* [Materials provided]
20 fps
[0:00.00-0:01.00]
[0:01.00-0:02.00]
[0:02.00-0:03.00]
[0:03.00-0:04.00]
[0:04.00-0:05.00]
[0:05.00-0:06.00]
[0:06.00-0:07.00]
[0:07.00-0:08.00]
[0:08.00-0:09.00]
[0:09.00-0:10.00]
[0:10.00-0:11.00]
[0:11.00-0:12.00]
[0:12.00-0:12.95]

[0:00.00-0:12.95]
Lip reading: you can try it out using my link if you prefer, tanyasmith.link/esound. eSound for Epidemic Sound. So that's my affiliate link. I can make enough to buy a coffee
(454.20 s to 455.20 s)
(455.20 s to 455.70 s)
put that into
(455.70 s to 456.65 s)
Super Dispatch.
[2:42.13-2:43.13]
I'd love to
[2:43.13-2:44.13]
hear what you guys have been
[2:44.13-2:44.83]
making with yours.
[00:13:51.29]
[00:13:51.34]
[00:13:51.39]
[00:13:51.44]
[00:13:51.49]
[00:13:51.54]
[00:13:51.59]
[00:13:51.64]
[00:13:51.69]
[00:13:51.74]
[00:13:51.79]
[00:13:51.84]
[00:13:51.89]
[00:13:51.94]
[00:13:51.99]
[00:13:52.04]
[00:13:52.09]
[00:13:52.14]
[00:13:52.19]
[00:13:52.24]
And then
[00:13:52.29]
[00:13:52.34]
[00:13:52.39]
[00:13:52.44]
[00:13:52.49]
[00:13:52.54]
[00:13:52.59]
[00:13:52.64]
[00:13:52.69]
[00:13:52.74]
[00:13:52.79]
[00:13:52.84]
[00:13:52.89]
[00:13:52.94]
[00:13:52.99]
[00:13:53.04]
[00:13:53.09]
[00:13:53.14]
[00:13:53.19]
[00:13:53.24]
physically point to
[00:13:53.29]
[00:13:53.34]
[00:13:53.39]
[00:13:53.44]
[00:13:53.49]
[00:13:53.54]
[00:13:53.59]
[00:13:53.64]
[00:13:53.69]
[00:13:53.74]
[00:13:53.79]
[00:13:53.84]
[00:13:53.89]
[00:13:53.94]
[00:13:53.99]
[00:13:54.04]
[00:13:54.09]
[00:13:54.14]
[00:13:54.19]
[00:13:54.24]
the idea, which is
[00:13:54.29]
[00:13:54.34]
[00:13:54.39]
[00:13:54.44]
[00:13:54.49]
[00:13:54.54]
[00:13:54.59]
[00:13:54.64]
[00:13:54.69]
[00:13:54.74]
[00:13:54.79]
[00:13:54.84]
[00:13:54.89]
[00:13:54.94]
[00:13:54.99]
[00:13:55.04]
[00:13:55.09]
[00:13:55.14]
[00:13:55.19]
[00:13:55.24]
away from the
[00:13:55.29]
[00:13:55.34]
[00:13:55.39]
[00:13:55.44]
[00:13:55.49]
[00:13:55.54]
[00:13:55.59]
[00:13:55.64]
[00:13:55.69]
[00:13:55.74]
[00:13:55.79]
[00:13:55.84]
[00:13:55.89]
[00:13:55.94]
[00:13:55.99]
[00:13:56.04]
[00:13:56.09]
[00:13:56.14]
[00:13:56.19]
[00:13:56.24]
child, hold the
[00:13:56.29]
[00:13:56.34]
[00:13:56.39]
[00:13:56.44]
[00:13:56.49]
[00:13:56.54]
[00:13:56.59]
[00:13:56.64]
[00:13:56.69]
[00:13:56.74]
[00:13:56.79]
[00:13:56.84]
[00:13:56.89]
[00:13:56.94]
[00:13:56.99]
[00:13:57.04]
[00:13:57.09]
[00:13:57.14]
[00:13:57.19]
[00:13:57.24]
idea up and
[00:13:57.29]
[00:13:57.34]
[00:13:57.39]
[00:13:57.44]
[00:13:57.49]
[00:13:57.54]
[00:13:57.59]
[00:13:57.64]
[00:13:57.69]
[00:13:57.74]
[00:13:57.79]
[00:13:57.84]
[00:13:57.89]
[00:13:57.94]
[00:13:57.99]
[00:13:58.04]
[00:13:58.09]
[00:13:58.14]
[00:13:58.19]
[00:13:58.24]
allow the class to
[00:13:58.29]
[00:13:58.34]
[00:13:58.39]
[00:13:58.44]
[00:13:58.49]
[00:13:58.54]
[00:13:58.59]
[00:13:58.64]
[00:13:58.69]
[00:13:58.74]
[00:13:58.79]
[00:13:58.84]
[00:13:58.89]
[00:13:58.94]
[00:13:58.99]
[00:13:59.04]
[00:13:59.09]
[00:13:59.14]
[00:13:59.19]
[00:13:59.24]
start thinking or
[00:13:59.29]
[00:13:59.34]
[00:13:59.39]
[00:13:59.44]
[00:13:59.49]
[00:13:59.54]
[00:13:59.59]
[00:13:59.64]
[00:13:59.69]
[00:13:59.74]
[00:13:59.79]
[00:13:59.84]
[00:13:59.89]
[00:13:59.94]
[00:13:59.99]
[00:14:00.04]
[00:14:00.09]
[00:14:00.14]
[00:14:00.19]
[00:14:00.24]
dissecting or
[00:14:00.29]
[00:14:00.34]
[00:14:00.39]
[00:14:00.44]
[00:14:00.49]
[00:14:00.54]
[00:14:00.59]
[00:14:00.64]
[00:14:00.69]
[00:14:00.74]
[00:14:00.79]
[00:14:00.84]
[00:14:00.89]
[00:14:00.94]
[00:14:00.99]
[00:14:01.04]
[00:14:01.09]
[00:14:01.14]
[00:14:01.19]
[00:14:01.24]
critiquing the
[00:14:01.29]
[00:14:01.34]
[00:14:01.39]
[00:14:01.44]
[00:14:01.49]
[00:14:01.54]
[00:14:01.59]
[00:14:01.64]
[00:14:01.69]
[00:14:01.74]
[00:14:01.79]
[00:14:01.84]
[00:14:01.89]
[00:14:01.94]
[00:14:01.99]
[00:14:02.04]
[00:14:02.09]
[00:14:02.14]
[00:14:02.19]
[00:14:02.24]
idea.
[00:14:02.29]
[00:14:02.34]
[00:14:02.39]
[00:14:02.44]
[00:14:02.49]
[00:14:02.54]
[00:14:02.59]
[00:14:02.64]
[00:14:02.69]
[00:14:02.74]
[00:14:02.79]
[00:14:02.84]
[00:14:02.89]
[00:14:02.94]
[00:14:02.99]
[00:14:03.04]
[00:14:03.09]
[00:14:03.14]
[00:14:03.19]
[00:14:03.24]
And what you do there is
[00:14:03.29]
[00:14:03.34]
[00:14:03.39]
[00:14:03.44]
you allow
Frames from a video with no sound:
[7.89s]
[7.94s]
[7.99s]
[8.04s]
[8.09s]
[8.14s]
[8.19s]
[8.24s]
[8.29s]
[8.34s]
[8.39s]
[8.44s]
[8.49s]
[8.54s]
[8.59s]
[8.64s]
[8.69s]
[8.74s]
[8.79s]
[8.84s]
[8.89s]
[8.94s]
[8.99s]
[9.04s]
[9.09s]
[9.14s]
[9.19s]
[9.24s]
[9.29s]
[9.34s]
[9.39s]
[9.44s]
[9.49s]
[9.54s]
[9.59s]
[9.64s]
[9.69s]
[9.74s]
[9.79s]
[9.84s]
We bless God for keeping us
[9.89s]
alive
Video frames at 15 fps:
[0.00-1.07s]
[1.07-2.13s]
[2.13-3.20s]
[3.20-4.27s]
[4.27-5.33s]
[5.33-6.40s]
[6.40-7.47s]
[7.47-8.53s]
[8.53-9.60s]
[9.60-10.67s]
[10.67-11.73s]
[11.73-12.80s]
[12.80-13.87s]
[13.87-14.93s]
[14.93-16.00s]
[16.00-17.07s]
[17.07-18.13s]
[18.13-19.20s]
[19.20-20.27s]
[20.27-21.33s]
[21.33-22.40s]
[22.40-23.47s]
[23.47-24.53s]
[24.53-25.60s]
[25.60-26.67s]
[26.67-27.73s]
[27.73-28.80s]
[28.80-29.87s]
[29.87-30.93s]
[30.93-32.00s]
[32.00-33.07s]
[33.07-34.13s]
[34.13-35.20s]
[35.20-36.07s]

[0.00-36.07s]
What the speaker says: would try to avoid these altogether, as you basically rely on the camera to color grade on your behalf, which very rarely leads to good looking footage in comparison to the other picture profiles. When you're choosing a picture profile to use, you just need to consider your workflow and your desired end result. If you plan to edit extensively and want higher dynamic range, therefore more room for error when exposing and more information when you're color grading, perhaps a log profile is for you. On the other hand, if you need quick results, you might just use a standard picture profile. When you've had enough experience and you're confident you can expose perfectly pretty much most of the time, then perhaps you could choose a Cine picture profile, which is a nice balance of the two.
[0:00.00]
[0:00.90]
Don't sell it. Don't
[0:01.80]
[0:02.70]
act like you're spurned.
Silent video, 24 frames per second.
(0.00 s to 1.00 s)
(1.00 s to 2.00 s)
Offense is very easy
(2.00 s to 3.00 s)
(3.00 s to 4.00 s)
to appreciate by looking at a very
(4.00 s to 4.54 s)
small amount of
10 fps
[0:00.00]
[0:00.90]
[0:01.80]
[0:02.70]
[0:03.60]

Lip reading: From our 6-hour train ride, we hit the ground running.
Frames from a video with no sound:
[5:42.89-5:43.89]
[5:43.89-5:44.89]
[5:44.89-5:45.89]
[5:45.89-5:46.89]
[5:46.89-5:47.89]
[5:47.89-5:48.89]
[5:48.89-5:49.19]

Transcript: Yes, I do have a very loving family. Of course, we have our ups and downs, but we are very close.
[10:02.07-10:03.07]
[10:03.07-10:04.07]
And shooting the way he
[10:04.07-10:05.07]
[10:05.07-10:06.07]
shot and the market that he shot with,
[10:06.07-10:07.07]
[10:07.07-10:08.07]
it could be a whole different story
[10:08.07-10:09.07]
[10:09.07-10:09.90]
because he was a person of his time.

* [Assigned task]
The stretch of entries above that starts with the line containing "[00:13:57.14]" and goes on through the line containing "[00:14:02.54]" is to be transcribed exactly, and no other line is to be transcribed.

* [Exercise solution]
[00:13:57.14]
[00:13:57.19]
[00:13:57.24]
idea up and
[00:13:57.29]
[00:13:57.34]
[00:13:57.39]
[00:13:57.44]
[00:13:57.49]
[00:13:57.54]
[00:13:57.59]
[00:13:57.64]
[00:13:57.69]
[00:13:57.74]
[00:13:57.79]
[00:13:57.84]
[00:13:57.89]
[00:13:57.94]
[00:13:57.99]
[00:13:58.04]
[00:13:58.09]
[00:13:58.14]
[00:13:58.19]
[00:13:58.24]
allow the class to
[00:13:58.29]
[00:13:58.34]
[00:13:58.39]
[00:13:58.44]
[00:13:58.49]
[00:13:58.54]
[00:13:58.59]
[00:13:58.64]
[00:13:58.69]
[00:13:58.74]
[00:13:58.79]
[00:13:58.84]
[00:13:58.89]
[00:13:58.94]
[00:13:58.99]
[00:13:59.04]
[00:13:59.09]
[00:13:59.14]
[00:13:59.19]
[00:13:59.24]
start thinking or
[00:13:59.29]
[00:13:59.34]
[00:13:59.39]
[00:13:59.44]
[00:13:59.49]
[00:13:59.54]
[00:13:59.59]
[00:13:59.64]
[00:13:59.69]
[00:13:59.74]
[00:13:59.79]
[00:13:59.84]
[00:13:59.89]
[00:13:59.94]
[00:13:59.99]
[00:14:00.04]
[00:14:00.09]
[00:14:00.14]
[00:14:00.19]
[00:14:00.24]
dissecting or
[00:14:00.29]
[00:14:00.34]
[00:14:00.39]
[00:14:00.44]
[00:14:00.49]
[00:14:00.54]
[00:14:00.59]
[00:14:00.64]
[00:14:00.69]
[00:14:00.74]
[00:14:00.79]
[00:14:00.84]
[00:14:00.89]
[00:14:00.94]
[00:14:00.99]
[00:14:01.04]
[00:14:01.09]
[00:14:01.14]
[00:14:01.19]
[00:14:01.24]
critiquing the
[00:14:01.29]
[00:14:01.34]
[00:14:01.39]
[00:14:01.44]
[00:14:01.49]
[00:14:01.54]
[00:14:01.59]
[00:14:01.64]
[00:14:01.69]
[00:14:01.74]
[00:14:01.79]
[00:14:01.84]
[00:14:01.89]
[00:14:01.94]
[00:14:01.99]
[00:14:02.04]
[00:14:02.09]
[00:14:02.14]
[00:14:02.19]
[00:14:02.24]
idea.
[00:14:02.29]
[00:14:02.34]
[00:14:02.39]
[00:14:02.44]
[00:14:02.49]
[00:14:02.54]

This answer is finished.